Data section:
--*--

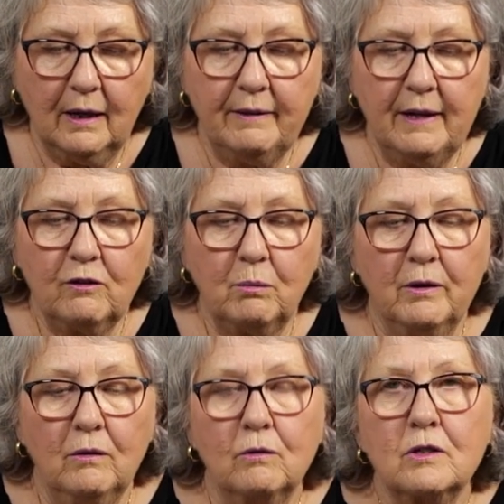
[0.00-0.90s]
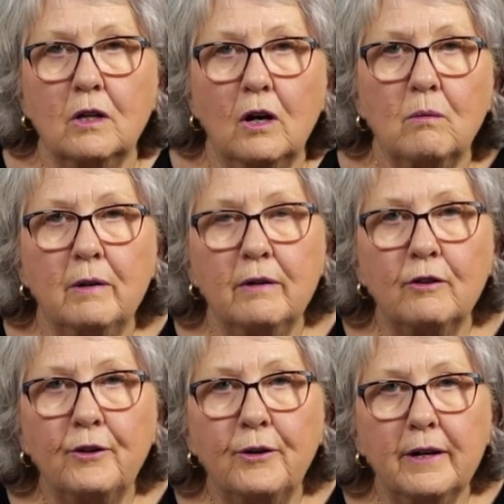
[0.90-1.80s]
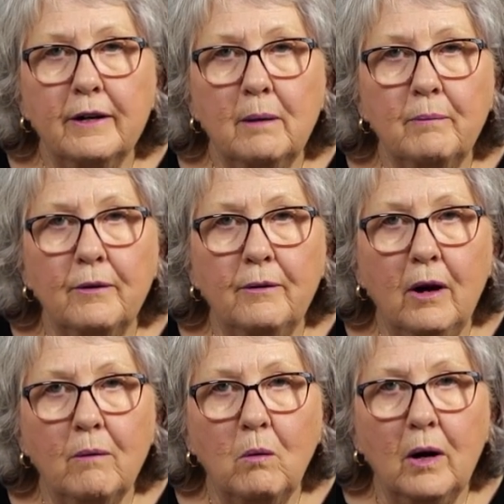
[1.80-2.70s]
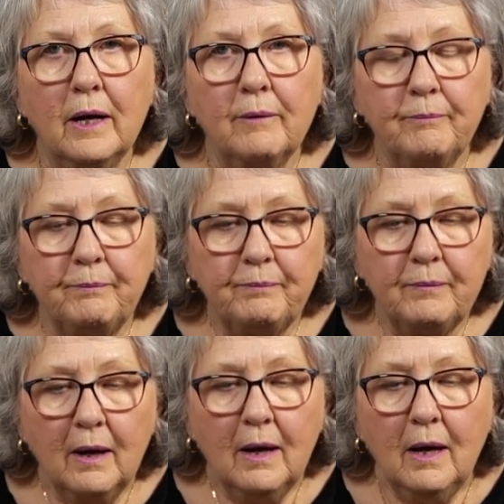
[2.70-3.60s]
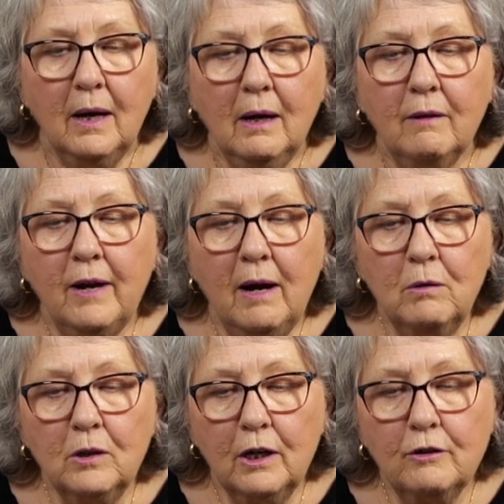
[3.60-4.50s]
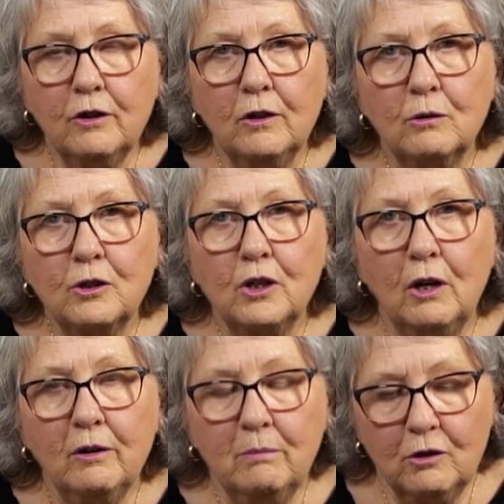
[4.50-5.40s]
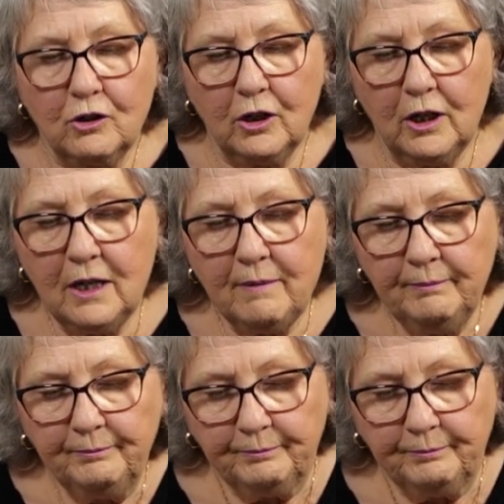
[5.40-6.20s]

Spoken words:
and that's what it looks like when it's threaded up the right way. Now we'll go to your sewing machine.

--*--

What you have to do: Repeat the listing word for word. Leave images out.

Reply:
[0.00-0.90s]
[0.90-1.80s]
[1.80-2.70s]
[2.70-3.60s]
[3.60-4.50s]
[4.50-5.40s]
[5.40-6.20s]

Spoken words:
and that's what it looks like when it's threaded up the right way. Now we'll go to your sewing machine.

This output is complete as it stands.